Entries taken from a collection
★ ★ ★

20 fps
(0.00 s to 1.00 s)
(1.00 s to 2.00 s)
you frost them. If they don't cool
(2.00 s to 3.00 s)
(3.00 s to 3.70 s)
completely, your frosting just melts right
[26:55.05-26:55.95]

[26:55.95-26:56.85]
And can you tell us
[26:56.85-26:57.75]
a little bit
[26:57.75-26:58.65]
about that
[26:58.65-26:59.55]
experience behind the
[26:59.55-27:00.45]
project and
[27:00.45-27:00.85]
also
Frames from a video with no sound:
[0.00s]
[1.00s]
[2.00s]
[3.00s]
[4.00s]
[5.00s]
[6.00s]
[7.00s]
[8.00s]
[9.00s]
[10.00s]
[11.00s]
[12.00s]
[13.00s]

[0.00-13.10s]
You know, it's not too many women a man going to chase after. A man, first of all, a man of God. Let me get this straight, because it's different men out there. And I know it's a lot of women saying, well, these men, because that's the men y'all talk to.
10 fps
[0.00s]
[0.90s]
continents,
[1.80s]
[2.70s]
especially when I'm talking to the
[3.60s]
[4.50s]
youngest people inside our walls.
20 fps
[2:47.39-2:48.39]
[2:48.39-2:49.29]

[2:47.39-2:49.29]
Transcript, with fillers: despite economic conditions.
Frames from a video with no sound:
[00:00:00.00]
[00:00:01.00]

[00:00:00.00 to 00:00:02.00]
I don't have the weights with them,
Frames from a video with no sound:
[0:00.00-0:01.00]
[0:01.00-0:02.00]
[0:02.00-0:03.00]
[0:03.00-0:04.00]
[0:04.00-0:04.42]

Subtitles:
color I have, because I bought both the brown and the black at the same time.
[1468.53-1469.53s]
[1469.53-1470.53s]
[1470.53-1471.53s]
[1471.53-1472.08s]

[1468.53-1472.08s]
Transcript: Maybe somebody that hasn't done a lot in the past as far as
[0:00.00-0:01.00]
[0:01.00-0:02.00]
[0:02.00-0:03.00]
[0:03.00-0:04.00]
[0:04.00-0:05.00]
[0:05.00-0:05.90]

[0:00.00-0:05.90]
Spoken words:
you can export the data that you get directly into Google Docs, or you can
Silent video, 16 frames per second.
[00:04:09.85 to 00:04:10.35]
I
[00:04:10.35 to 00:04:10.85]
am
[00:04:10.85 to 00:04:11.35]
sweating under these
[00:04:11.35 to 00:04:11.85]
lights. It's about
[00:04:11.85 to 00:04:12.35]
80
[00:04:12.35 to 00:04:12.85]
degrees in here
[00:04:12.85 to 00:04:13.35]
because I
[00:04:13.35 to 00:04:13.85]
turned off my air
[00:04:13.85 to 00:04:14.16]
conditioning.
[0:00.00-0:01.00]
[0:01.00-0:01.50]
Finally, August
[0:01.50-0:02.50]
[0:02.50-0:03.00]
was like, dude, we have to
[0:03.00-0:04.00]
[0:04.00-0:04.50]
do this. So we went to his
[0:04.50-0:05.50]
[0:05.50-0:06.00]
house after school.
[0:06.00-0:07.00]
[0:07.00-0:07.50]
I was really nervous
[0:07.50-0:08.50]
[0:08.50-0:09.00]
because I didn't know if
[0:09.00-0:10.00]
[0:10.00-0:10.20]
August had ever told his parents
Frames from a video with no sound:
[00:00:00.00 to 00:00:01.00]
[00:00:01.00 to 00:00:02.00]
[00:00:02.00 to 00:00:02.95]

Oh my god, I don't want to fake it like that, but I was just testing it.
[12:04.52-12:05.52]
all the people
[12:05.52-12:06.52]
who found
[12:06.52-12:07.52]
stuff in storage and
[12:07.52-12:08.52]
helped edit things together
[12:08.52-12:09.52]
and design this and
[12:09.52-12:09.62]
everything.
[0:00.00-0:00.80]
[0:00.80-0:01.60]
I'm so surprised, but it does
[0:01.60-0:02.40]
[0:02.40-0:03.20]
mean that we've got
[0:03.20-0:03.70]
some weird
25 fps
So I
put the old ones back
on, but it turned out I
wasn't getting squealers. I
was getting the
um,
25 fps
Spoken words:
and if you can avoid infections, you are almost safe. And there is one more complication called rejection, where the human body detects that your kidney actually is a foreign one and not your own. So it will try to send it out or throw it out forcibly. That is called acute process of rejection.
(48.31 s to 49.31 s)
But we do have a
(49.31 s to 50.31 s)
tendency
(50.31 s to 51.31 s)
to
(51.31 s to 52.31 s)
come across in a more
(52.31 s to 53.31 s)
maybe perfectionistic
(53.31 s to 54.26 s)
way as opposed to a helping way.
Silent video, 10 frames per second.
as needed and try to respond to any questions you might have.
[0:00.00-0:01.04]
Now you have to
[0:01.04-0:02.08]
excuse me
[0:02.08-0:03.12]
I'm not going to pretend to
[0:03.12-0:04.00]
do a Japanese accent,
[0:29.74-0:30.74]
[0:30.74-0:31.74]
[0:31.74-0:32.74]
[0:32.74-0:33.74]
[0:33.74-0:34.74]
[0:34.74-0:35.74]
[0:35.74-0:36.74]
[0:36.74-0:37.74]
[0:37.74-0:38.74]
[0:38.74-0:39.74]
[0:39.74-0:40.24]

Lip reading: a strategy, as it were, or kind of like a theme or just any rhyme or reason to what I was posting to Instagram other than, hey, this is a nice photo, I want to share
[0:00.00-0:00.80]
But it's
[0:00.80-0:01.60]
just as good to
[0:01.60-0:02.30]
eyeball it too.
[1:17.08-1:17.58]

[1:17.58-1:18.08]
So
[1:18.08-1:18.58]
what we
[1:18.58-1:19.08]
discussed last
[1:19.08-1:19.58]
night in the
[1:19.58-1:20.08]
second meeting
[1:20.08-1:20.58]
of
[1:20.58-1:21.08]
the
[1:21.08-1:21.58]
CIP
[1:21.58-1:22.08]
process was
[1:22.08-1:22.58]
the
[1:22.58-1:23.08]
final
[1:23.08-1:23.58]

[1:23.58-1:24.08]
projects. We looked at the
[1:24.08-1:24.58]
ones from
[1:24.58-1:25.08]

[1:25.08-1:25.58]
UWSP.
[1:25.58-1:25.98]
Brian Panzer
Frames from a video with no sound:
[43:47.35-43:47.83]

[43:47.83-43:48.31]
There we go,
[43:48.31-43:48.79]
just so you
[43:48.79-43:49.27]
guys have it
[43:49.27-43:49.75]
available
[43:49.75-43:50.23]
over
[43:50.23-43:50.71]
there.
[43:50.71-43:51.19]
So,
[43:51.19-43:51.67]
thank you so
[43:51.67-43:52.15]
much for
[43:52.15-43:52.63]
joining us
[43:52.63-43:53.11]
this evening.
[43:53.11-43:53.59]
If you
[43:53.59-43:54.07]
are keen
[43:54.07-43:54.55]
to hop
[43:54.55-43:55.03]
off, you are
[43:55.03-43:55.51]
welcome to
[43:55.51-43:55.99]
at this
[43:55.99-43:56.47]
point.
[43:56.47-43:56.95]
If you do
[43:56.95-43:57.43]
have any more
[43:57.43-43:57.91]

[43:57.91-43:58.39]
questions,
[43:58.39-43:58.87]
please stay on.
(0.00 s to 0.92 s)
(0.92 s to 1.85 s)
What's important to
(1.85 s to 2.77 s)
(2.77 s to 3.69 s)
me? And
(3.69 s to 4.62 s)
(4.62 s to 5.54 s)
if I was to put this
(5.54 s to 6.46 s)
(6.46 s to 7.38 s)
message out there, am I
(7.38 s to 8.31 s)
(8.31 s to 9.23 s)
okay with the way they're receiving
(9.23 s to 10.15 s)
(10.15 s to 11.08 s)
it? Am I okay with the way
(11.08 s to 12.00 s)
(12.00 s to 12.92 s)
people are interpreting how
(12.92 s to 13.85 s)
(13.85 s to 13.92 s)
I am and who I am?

★ ★ ★

▶ _WORK INSTRUCTION_: Go through the entries above and copy every line containing "Transcript".

▶ _ANSWER SECTION_:
Transcript, with fillers: despite economic conditions.
Transcript: Maybe somebody that hasn't done a lot in the past as far as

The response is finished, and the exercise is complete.